Dalam mitologi Yunani, Dionysus adalah dewa anggur, susu, dan madu, sekaligus 
juga dewa darah. Seperti ekses alkohol, ia menghangatkan darah dengan efek yang 
mengerikan. Apa yang bisa membawa spontanitas dan kegembiraan bisa juga 
menimbulkan kehilangakalan dan kebrutalan. Demikianlah, jika ada yang ”suci” 
dari kebebasan, hal itu bukan semata-mata karena ia berharga, melainkan juga 
karena kemampuannya untuk menciptakan sekaligus menghancurkan.

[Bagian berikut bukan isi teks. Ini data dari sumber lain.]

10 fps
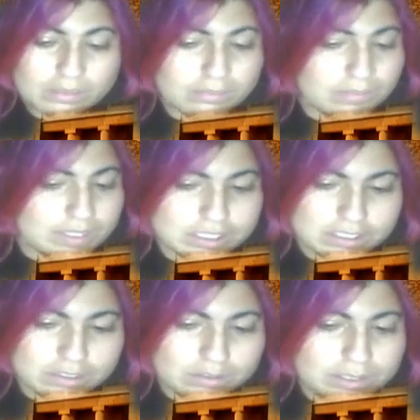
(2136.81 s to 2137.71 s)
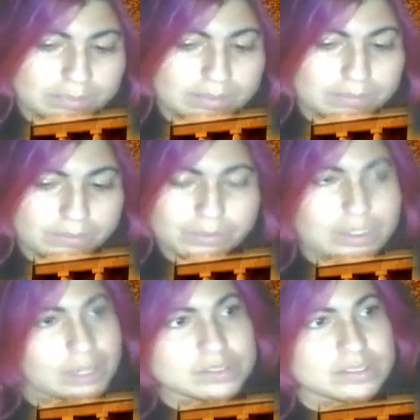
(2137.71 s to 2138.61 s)
imagine only people three
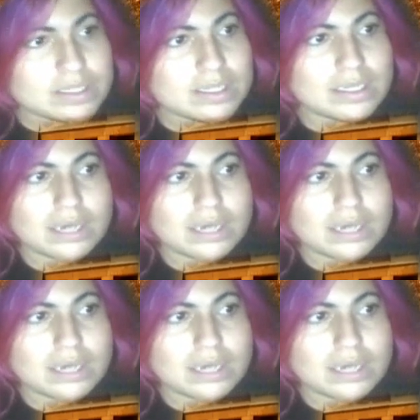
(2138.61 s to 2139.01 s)
hours a day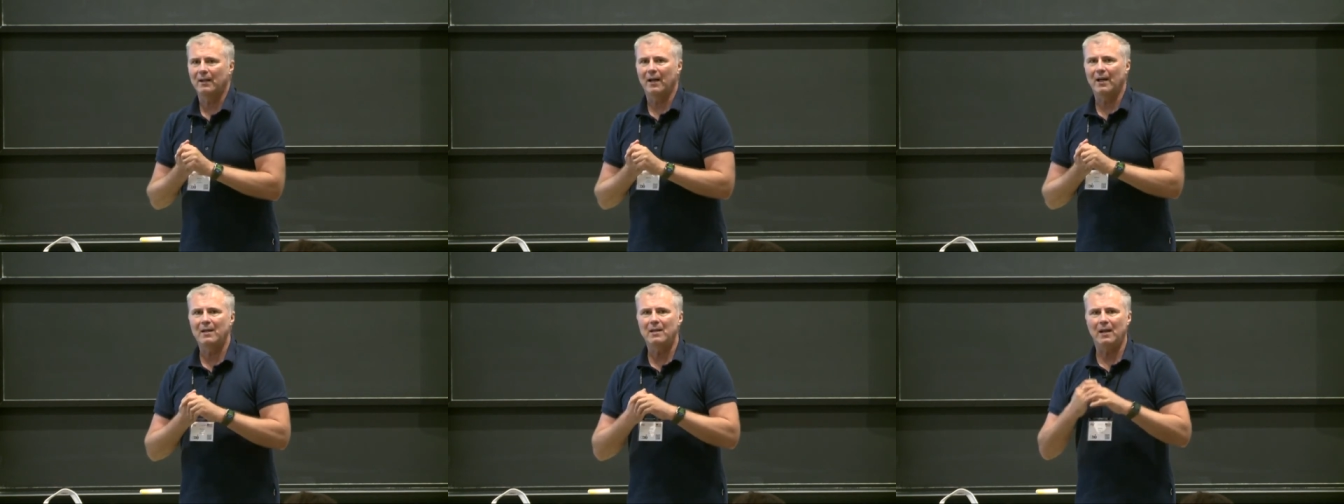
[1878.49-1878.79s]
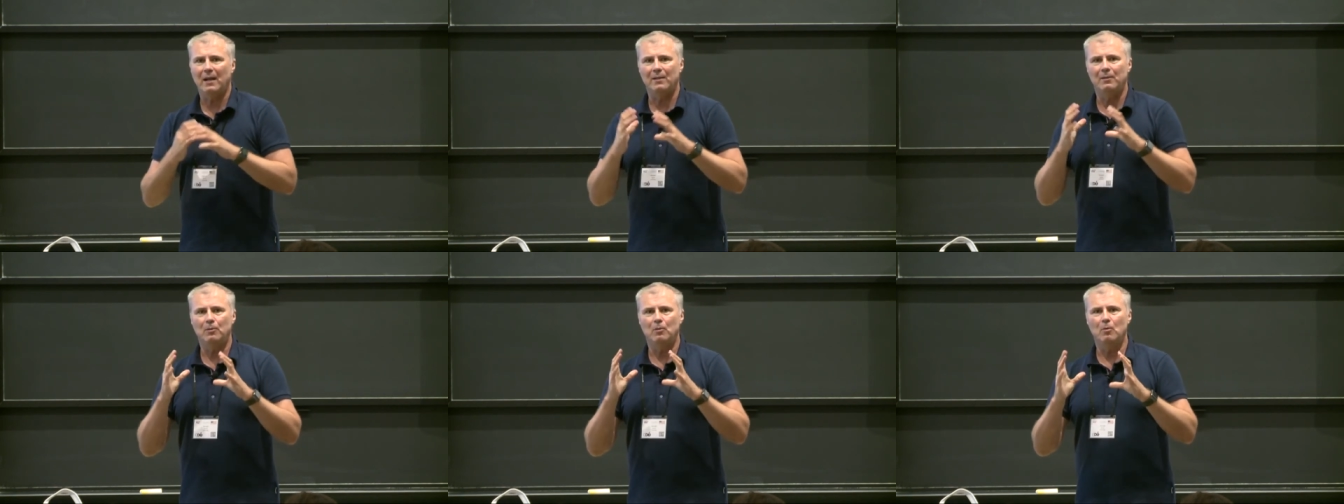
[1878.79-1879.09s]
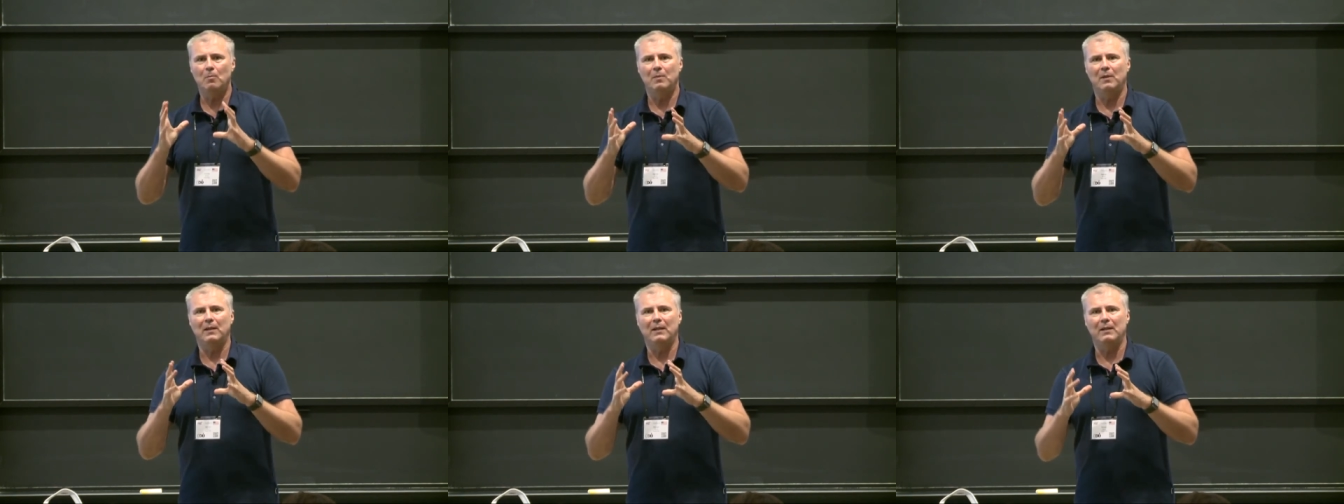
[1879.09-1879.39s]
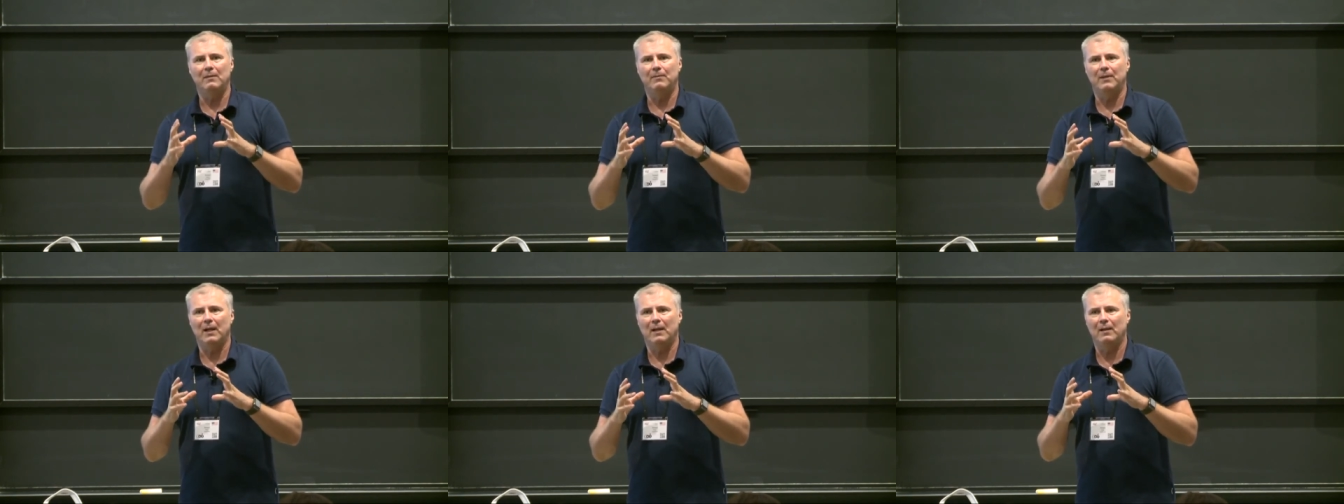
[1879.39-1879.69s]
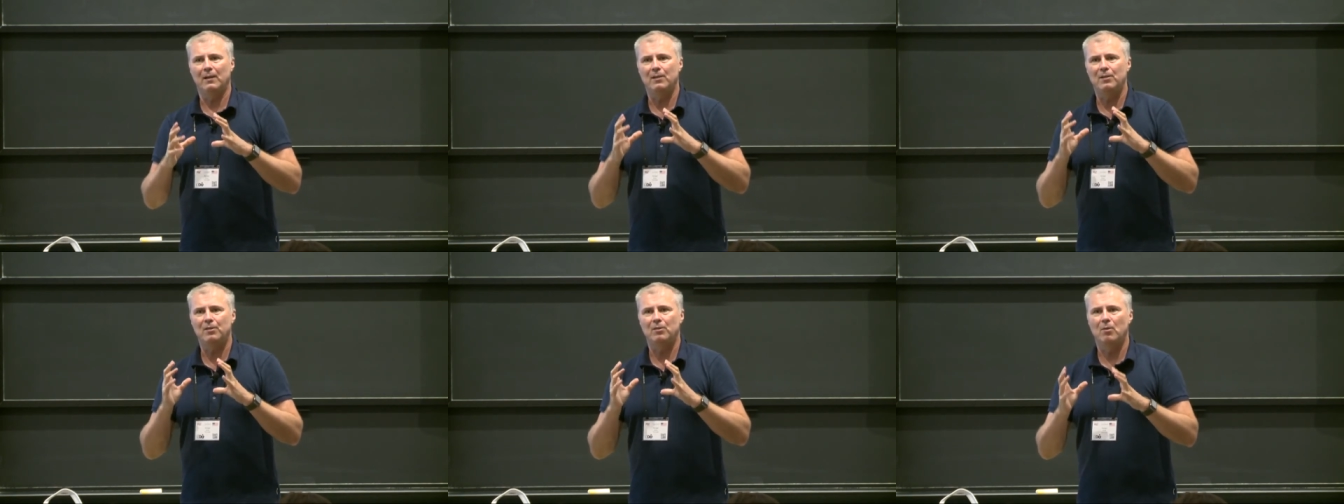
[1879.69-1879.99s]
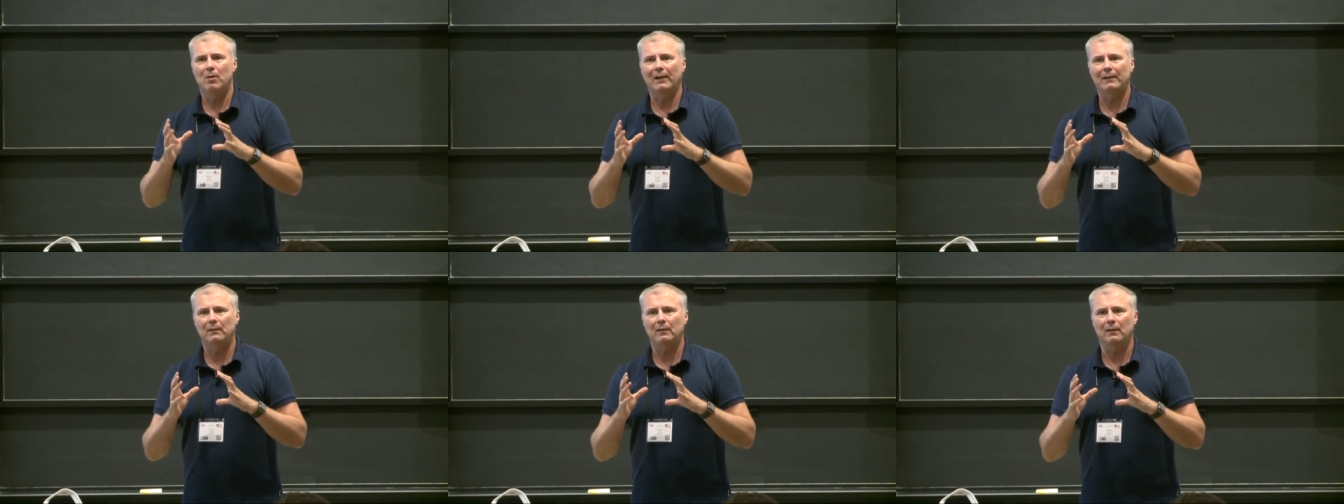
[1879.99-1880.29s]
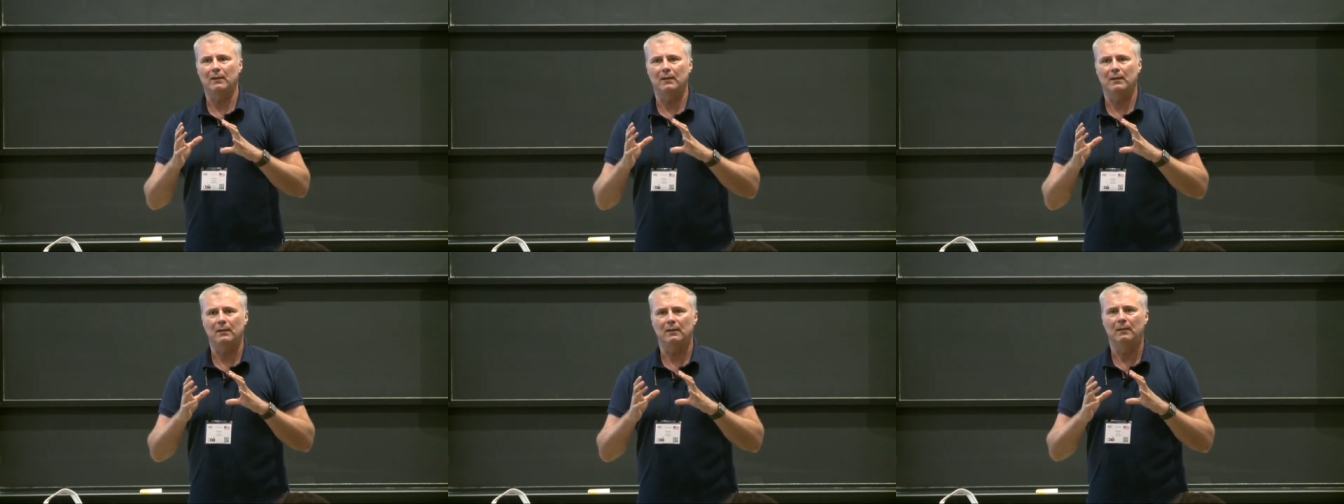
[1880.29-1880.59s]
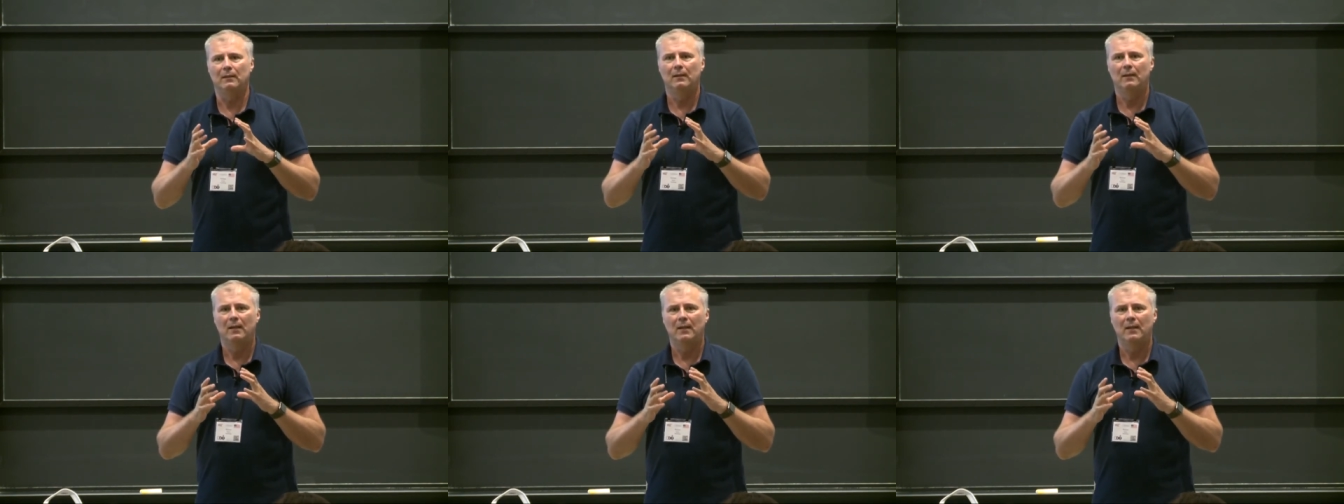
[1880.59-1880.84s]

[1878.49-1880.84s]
I do believe that historically,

Jika kebebasan itu dikaitkan dengan kesucian (sacred), kewajahgandaannya saling 
melengkapi, karena kata sacre itu sendiri bisa berarti karunia atau kutukan, 
suci atau cercaan. Dalam peradaban purba memang terdapat afinitas yang kuat 
antara teror dan kesucian karena fungsi gandanya: kreatif dan destruktif, 
pemberi kehidupan dan kematian.
Afinitas antara teror dan kesucian tampaknya merupakan sesuatu yang irelevan 
dalam konteks terorisme hari ini. Di mana letak sucinya suatu tindakan biadab 
yang mengorbankan orang-orang tak berdosa? Akan tetapi, kita tidak akan bisa 
memahami terorisme sepenuhnya tanpa mengaitkannya dengan kewajahgandaan tadi. 
Bahwa teror bermula sebagai ide keagamaan; adapun agama tidak lain dan tidak 
bukan menyangkut kekuatan yang ambivalen: menakjubkan (enrapture) dan 
menghancurkan (annihilate).
Sebagai ide politik, kebebasan dan terorisme modern muncul menguat bersamaan 
dengan Revolusi Perancis. Pada masa ini, bukan saja liberty didengungkan, 
tetapi juga terorisme mengemuka pada era Danton dan Robespierre sebagai 
terorisme negara. Dengan kata lain, terorisme dan negara demokratis dilahirkan 
secara kembar.
Pada zaman Revolusi Perancis, kebebasan demokratis dan terorisme itu hadir 
dalam suatu zeitgeist yang menistakan agama. Pada masa kini, khususnya di Tanah 
Air, kebebasan dan terorisme itu muncul dalam suatu era revivalisme keagamaan. 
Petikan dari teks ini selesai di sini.